══ Provided entries

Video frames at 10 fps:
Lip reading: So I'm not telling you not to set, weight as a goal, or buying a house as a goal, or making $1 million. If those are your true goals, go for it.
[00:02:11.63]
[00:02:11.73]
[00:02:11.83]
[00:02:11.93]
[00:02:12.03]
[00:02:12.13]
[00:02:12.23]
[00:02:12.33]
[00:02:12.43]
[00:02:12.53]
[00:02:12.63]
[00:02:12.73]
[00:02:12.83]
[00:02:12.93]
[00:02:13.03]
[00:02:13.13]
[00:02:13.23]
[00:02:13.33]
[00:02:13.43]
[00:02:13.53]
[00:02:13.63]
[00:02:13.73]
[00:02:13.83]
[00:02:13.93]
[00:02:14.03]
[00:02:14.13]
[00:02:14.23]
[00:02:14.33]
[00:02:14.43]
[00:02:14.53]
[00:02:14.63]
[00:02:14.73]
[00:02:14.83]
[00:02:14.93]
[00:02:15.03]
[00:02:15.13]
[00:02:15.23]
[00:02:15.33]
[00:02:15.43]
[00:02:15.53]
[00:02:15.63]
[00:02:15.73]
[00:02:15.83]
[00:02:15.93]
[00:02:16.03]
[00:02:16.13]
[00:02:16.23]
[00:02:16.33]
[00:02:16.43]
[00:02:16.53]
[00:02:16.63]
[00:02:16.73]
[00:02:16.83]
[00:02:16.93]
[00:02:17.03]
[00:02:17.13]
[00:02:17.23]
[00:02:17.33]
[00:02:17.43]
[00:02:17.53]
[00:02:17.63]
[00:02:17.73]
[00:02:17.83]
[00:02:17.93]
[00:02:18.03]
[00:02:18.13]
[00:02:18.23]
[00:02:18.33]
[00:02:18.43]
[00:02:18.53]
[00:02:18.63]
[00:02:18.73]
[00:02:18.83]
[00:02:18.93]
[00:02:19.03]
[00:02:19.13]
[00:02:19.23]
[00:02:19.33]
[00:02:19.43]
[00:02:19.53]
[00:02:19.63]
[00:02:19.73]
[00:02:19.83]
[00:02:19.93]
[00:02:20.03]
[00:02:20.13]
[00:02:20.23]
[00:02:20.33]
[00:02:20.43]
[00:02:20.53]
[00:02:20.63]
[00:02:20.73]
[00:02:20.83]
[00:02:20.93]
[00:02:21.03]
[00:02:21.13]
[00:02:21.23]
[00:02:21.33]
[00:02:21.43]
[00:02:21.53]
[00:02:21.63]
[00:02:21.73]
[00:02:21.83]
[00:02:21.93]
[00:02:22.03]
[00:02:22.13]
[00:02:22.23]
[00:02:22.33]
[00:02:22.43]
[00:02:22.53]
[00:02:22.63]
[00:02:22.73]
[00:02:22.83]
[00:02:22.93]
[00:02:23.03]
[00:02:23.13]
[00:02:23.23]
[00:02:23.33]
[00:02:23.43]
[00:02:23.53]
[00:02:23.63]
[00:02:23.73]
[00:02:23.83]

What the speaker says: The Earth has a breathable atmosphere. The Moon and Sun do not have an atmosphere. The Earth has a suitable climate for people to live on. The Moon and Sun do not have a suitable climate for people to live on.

════

Extract from the records above the lines from the one containing "[00:02:14.43]" to the one containing "[00:02:19.43]", both lines included, exactly as they appear and with nothing else.

● **Output below**
[00:02:14.43]
[00:02:14.53]
[00:02:14.63]
[00:02:14.73]
[00:02:14.83]
[00:02:14.93]
[00:02:15.03]
[00:02:15.13]
[00:02:15.23]
[00:02:15.33]
[00:02:15.43]
[00:02:15.53]
[00:02:15.63]
[00:02:15.73]
[00:02:15.83]
[00:02:15.93]
[00:02:16.03]
[00:02:16.13]
[00:02:16.23]
[00:02:16.33]
[00:02:16.43]
[00:02:16.53]
[00:02:16.63]
[00:02:16.73]
[00:02:16.83]
[00:02:16.93]
[00:02:17.03]
[00:02:17.13]
[00:02:17.23]
[00:02:17.33]
[00:02:17.43]
[00:02:17.53]
[00:02:17.63]
[00:02:17.73]
[00:02:17.83]
[00:02:17.93]
[00:02:18.03]
[00:02:18.13]
[00:02:18.23]
[00:02:18.33]
[00:02:18.43]
[00:02:18.53]
[00:02:18.63]
[00:02:18.73]
[00:02:18.83]
[00:02:18.93]
[00:02:19.03]
[00:02:19.13]
[00:02:19.23]
[00:02:19.33]
[00:02:19.43]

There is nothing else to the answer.